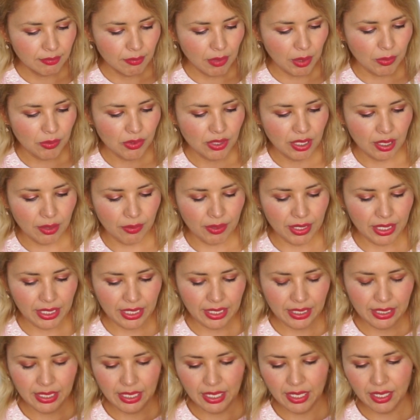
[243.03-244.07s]
Vamos a ver
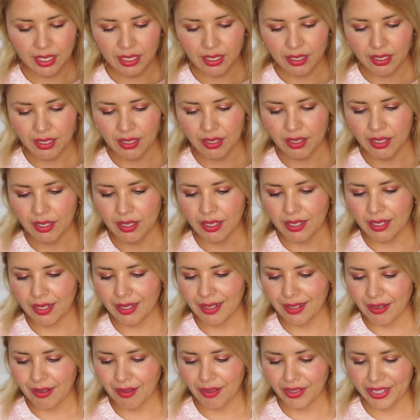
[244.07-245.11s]
qué tal.
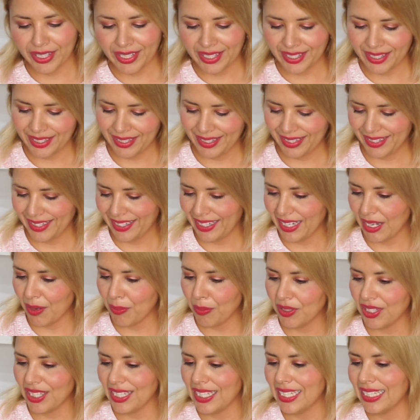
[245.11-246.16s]
¡Ay! La
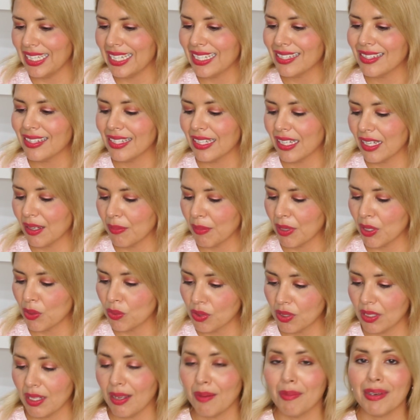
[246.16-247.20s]
botellita sí que me
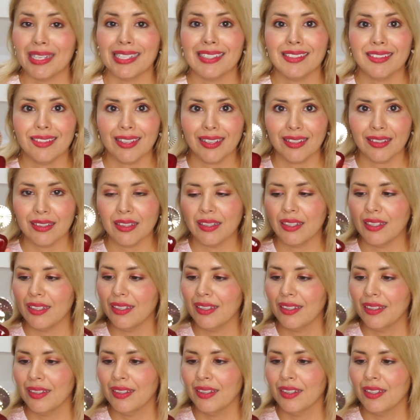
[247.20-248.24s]
gusta
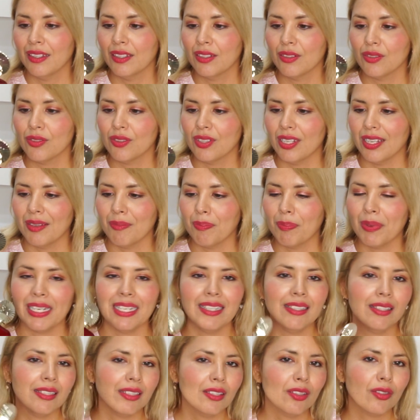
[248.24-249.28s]
bastante. No sé,
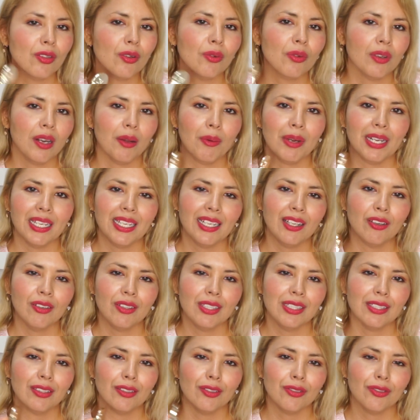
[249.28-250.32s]
parece esto un
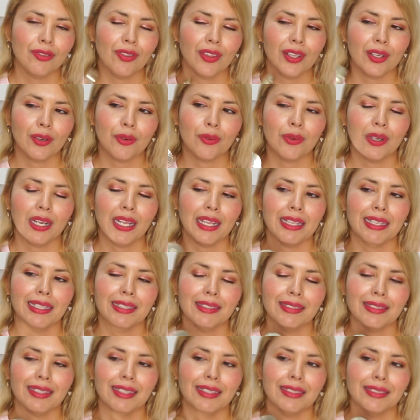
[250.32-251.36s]
abanico de estos
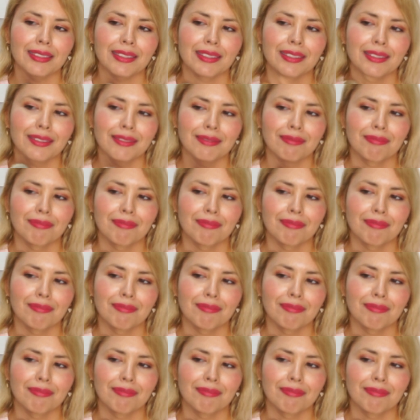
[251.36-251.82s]
circulares así.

════

▶ What you need to do
Every line between the one containing "[247.20-248.24s]" and the last line of the data above, both included, should be copied exactly, but not the pictures.

▶ Reply to the exercise
[247.20-248.24s]
gusta
[248.24-249.28s]
bastante. No sé,
[249.28-250.32s]
parece esto un
[250.32-251.36s]
abanico de estos
[251.36-251.82s]
circulares así.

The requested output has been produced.